Start of Data excerpts

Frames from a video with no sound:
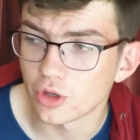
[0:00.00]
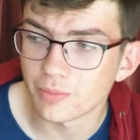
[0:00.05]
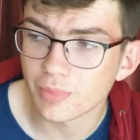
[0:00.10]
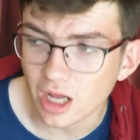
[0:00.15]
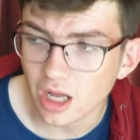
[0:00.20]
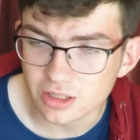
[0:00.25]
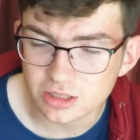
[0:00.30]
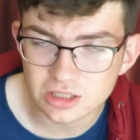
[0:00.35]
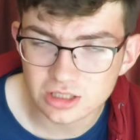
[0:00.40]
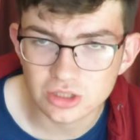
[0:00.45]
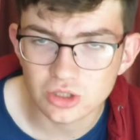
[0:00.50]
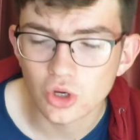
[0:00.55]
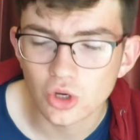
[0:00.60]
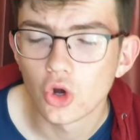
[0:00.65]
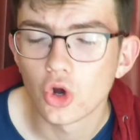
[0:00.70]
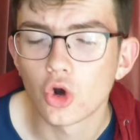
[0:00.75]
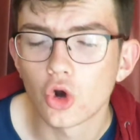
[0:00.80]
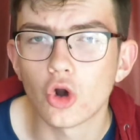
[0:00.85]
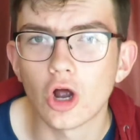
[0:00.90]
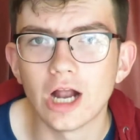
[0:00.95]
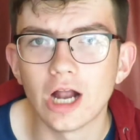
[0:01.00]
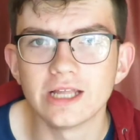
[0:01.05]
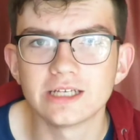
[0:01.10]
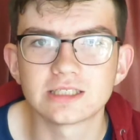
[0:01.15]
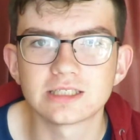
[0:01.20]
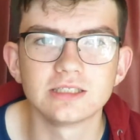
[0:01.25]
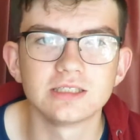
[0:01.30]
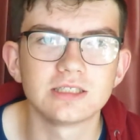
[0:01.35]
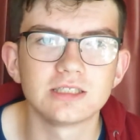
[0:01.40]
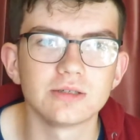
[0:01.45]
the bus, or I
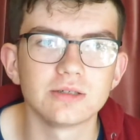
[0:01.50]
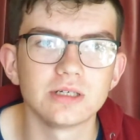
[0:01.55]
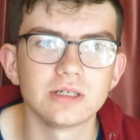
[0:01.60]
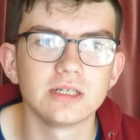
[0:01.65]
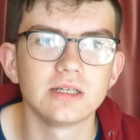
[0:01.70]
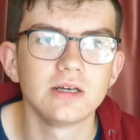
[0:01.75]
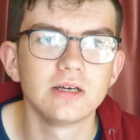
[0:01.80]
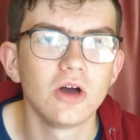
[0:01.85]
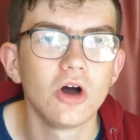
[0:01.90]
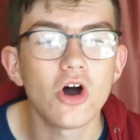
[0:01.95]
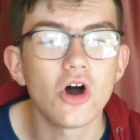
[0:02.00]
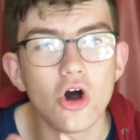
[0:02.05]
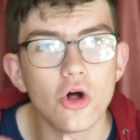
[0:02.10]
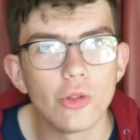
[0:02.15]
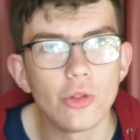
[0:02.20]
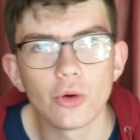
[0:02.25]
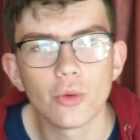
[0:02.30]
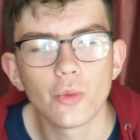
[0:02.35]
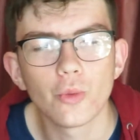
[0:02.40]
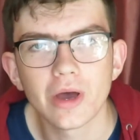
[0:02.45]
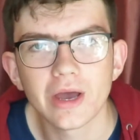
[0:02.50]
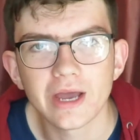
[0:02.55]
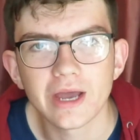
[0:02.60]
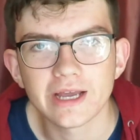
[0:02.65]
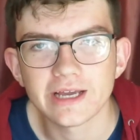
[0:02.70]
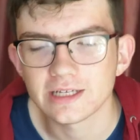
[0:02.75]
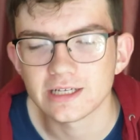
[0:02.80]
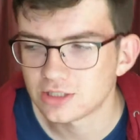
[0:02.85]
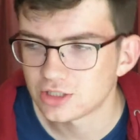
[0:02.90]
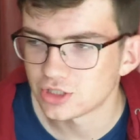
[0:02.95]
listened to it on the
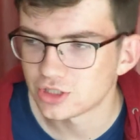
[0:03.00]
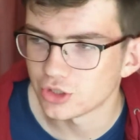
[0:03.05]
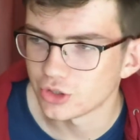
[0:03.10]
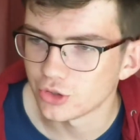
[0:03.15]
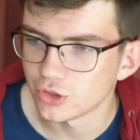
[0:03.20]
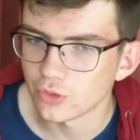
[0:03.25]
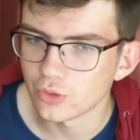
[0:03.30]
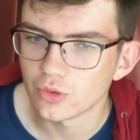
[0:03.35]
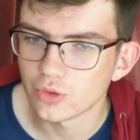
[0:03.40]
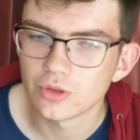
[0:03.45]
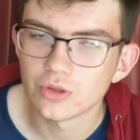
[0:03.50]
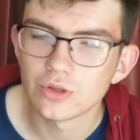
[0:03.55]
way to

End of Data excerpts

▶ _What the task requires_
In the copy, omit the pictures and give every line of the data exactly.

▶ _Reply_
Frames from a video with no sound:
[0:00.00]
[0:00.05]
[0:00.10]
[0:00.15]
[0:00.20]
[0:00.25]
[0:00.30]
[0:00.35]
[0:00.40]
[0:00.45]
[0:00.50]
[0:00.55]
[0:00.60]
[0:00.65]
[0:00.70]
[0:00.75]
[0:00.80]
[0:00.85]
[0:00.90]
[0:00.95]
[0:01.00]
[0:01.05]
[0:01.10]
[0:01.15]
[0:01.20]
[0:01.25]
[0:01.30]
[0:01.35]
[0:01.40]
[0:01.45]
the bus, or I
[0:01.50]
[0:01.55]
[0:01.60]
[0:01.65]
[0:01.70]
[0:01.75]
[0:01.80]
[0:01.85]
[0:01.90]
[0:01.95]
[0:02.00]
[0:02.05]
[0:02.10]
[0:02.15]
[0:02.20]
[0:02.25]
[0:02.30]
[0:02.35]
[0:02.40]
[0:02.45]
[0:02.50]
[0:02.55]
[0:02.60]
[0:02.65]
[0:02.70]
[0:02.75]
[0:02.80]
[0:02.85]
[0:02.90]
[0:02.95]
listened to it on the
[0:03.00]
[0:03.05]
[0:03.10]
[0:03.15]
[0:03.20]
[0:03.25]
[0:03.30]
[0:03.35]
[0:03.40]
[0:03.45]
[0:03.50]
[0:03.55]
way to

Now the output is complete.